**WHAT THE TASK REQUIRES**.
Would you write out the entries that follow word for word, omitting any images?

**Records from a dataset**.

☆ ☆ ☆ ☆ ☆

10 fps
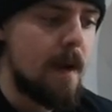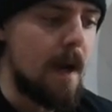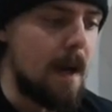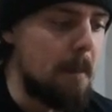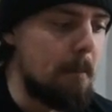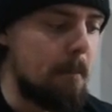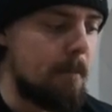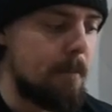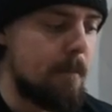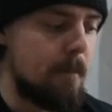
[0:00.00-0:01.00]

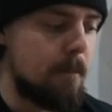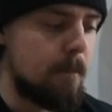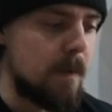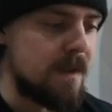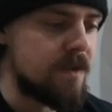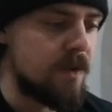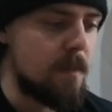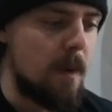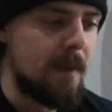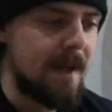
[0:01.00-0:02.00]
But it's only
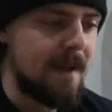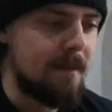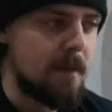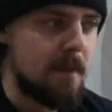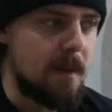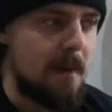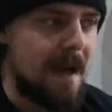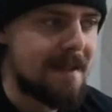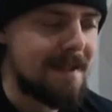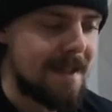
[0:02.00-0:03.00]
probably in maybe the
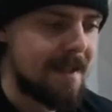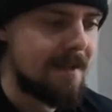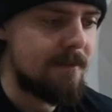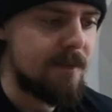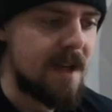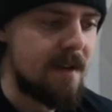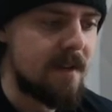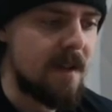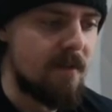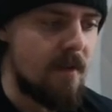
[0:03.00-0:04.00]
past like year
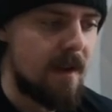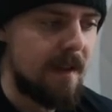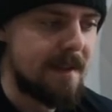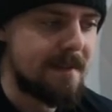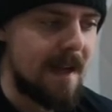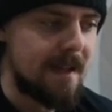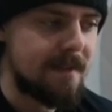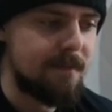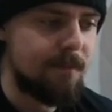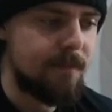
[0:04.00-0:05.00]
that I've realized
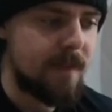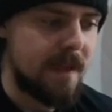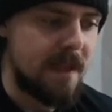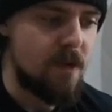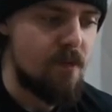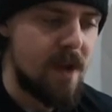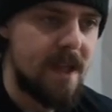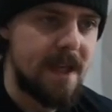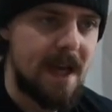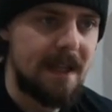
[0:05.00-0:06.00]
that you
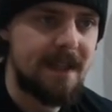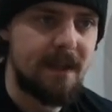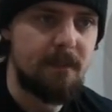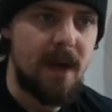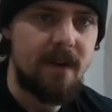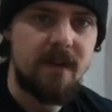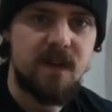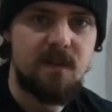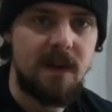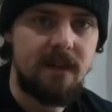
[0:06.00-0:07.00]
really can't get better at
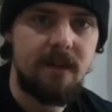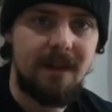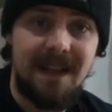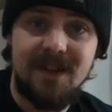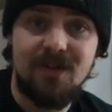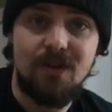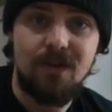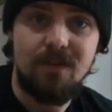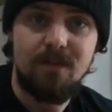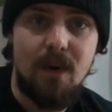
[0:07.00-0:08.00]
sprinting unless
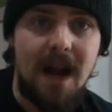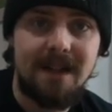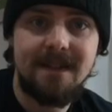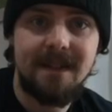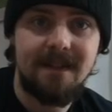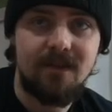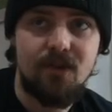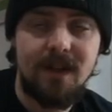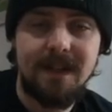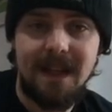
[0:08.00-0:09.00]
you practice it and
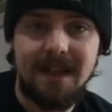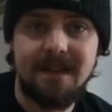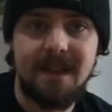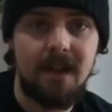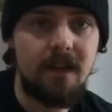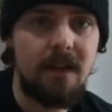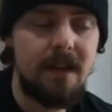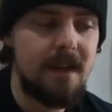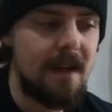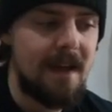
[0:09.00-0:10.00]
treat it like a skill.
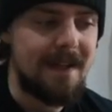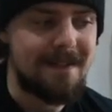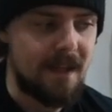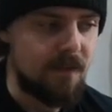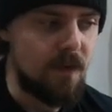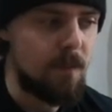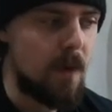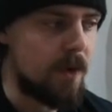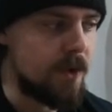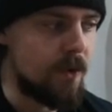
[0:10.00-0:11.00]
It's like
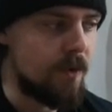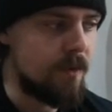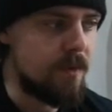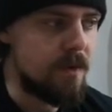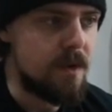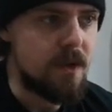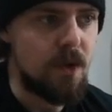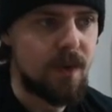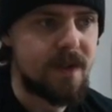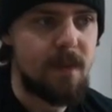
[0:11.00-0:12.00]
football, you know, you
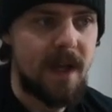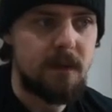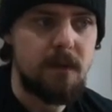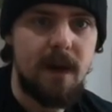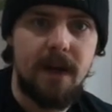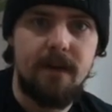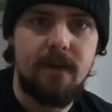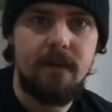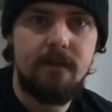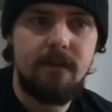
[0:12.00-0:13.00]
don't expect to be better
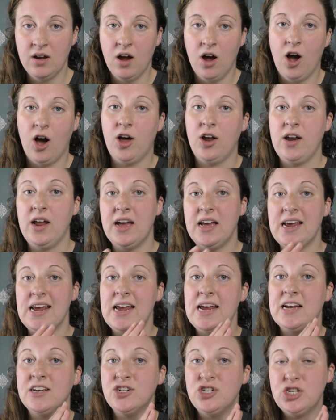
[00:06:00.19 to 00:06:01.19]
on
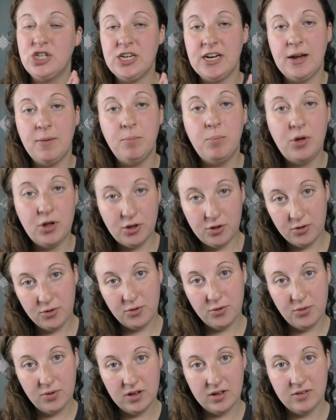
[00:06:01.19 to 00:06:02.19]
a
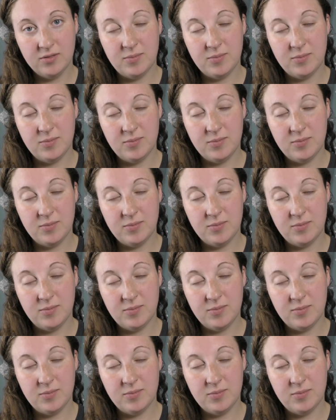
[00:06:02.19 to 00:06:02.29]
shampoo,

☆ ☆ ☆ ☆ ☆

**REPLY TO THE EXERCISE**.
10 fps
[0:00.00-0:01.00]

[0:01.00-0:02.00]
But it's only
[0:02.00-0:03.00]
probably in maybe the
[0:03.00-0:04.00]
past like year
[0:04.00-0:05.00]
that I've realized
[0:05.00-0:06.00]
that you
[0:06.00-0:07.00]
really can't get better at
[0:07.00-0:08.00]
sprinting unless
[0:08.00-0:09.00]
you practice it and
[0:09.00-0:10.00]
treat it like a skill.
[0:10.00-0:11.00]
It's like
[0:11.00-0:12.00]
football, you know, you
[0:12.00-0:13.00]
don't expect to be better
[00:06:00.19 to 00:06:01.19]
on
[00:06:01.19 to 00:06:02.19]
a
[00:06:02.19 to 00:06:02.29]
shampoo,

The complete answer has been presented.